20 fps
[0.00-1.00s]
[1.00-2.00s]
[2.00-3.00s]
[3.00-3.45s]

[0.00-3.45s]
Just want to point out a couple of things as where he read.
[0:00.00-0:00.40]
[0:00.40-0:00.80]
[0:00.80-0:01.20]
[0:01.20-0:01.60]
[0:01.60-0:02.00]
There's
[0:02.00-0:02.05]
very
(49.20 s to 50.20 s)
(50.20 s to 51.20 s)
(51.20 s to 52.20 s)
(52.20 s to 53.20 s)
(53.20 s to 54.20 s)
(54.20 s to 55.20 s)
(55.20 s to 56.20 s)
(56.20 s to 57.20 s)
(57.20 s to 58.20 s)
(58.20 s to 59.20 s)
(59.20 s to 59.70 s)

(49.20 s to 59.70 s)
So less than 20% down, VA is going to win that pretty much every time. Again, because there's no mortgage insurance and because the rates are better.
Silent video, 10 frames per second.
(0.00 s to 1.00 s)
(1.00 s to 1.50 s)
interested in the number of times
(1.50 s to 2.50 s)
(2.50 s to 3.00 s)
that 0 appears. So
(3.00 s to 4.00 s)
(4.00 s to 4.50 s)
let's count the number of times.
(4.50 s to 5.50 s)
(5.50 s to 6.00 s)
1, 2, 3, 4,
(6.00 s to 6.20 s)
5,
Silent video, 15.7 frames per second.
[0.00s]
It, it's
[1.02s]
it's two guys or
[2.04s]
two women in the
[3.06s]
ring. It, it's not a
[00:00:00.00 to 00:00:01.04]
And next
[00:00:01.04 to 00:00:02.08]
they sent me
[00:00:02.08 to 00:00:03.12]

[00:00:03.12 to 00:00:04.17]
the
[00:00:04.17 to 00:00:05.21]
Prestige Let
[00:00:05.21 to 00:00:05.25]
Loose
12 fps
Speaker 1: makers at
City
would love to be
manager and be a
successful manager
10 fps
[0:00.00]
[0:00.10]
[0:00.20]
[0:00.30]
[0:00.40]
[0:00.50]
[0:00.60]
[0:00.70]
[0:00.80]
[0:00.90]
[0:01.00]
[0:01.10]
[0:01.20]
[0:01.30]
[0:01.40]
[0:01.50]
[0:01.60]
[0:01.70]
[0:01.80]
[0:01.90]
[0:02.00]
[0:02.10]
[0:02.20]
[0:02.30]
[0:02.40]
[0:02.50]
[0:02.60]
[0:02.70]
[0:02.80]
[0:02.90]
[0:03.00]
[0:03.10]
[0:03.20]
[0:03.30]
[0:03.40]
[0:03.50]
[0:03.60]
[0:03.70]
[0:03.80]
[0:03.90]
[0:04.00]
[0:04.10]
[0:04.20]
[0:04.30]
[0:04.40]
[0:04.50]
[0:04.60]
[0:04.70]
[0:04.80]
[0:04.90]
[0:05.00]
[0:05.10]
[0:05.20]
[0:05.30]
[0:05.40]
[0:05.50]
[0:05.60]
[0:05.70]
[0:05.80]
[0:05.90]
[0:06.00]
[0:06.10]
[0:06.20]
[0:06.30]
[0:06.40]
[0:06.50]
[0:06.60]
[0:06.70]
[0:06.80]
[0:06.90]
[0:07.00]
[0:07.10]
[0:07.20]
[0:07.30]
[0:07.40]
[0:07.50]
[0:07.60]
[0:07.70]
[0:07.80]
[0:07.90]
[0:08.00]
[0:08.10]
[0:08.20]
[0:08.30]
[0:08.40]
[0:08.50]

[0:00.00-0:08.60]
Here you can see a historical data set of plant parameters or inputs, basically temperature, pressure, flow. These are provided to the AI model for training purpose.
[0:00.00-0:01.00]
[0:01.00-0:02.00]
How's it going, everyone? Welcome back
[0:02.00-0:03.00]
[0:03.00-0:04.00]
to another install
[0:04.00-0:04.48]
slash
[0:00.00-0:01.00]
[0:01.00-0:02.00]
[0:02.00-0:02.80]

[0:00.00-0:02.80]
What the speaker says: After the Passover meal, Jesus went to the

^^^^^^^^^^^^^^^^

Every entry should be retyped exactly as shown.

20 fps
[0.00-1.00s]
[1.00-2.00s]
[2.00-3.00s]
[3.00-3.45s]

[0.00-3.45s]
Just want to point out a couple of things as where he read.
[0:00.00-0:00.40]
[0:00.40-0:00.80]
[0:00.80-0:01.20]
[0:01.20-0:01.60]
[0:01.60-0:02.00]
There's
[0:02.00-0:02.05]
very
(49.20 s to 50.20 s)
(50.20 s to 51.20 s)
(51.20 s to 52.20 s)
(52.20 s to 53.20 s)
(53.20 s to 54.20 s)
(54.20 s to 55.20 s)
(55.20 s to 56.20 s)
(56.20 s to 57.20 s)
(57.20 s to 58.20 s)
(58.20 s to 59.20 s)
(59.20 s to 59.70 s)

(49.20 s to 59.70 s)
So less than 20% down, VA is going to win that pretty much every time. Again, because there's no mortgage insurance and because the rates are better.
Silent video, 10 frames per second.
(0.00 s to 1.00 s)
(1.00 s to 1.50 s)
interested in the number of times
(1.50 s to 2.50 s)
(2.50 s to 3.00 s)
that 0 appears. So
(3.00 s to 4.00 s)
(4.00 s to 4.50 s)
let's count the number of times.
(4.50 s to 5.50 s)
(5.50 s to 6.00 s)
1, 2, 3, 4,
(6.00 s to 6.20 s)
5,
Silent video, 15.7 frames per second.
[0.00s]
It, it's
[1.02s]
it's two guys or
[2.04s]
two women in the
[3.06s]
ring. It, it's not a
[00:00:00.00 to 00:00:01.04]
And next
[00:00:01.04 to 00:00:02.08]
they sent me
[00:00:02.08 to 00:00:03.12]

[00:00:03.12 to 00:00:04.17]
the
[00:00:04.17 to 00:00:05.21]
Prestige Let
[00:00:05.21 to 00:00:05.25]
Loose
12 fps
Speaker 1: makers at
City
would love to be
manager and be a
successful manager
10 fps
[0:00.00]
[0:00.10]
[0:00.20]
[0:00.30]
[0:00.40]
[0:00.50]
[0:00.60]
[0:00.70]
[0:00.80]
[0:00.90]
[0:01.00]
[0:01.10]
[0:01.20]
[0:01.30]
[0:01.40]
[0:01.50]
[0:01.60]
[0:01.70]
[0:01.80]
[0:01.90]
[0:02.00]
[0:02.10]
[0:02.20]
[0:02.30]
[0:02.40]
[0:02.50]
[0:02.60]
[0:02.70]
[0:02.80]
[0:02.90]
[0:03.00]
[0:03.10]
[0:03.20]
[0:03.30]
[0:03.40]
[0:03.50]
[0:03.60]
[0:03.70]
[0:03.80]
[0:03.90]
[0:04.00]
[0:04.10]
[0:04.20]
[0:04.30]
[0:04.40]
[0:04.50]
[0:04.60]
[0:04.70]
[0:04.80]
[0:04.90]
[0:05.00]
[0:05.10]
[0:05.20]
[0:05.30]
[0:05.40]
[0:05.50]
[0:05.60]
[0:05.70]
[0:05.80]
[0:05.90]
[0:06.00]
[0:06.10]
[0:06.20]
[0:06.30]
[0:06.40]
[0:06.50]
[0:06.60]
[0:06.70]
[0:06.80]
[0:06.90]
[0:07.00]
[0:07.10]
[0:07.20]
[0:07.30]
[0:07.40]
[0:07.50]
[0:07.60]
[0:07.70]
[0:07.80]
[0:07.90]
[0:08.00]
[0:08.10]
[0:08.20]
[0:08.30]
[0:08.40]
[0:08.50]

[0:00.00-0:08.60]
Here you can see a historical data set of plant parameters or inputs, basically temperature, pressure, flow. These are provided to the AI model for training purpose.
[0:00.00-0:01.00]
[0:01.00-0:02.00]
How's it going, everyone? Welcome back
[0:02.00-0:03.00]
[0:03.00-0:04.00]
to another install
[0:04.00-0:04.48]
slash
[0:00.00-0:01.00]
[0:01.00-0:02.00]
[0:02.00-0:02.80]

[0:00.00-0:02.80]
What the speaker says: After the Passover meal, Jesus went to the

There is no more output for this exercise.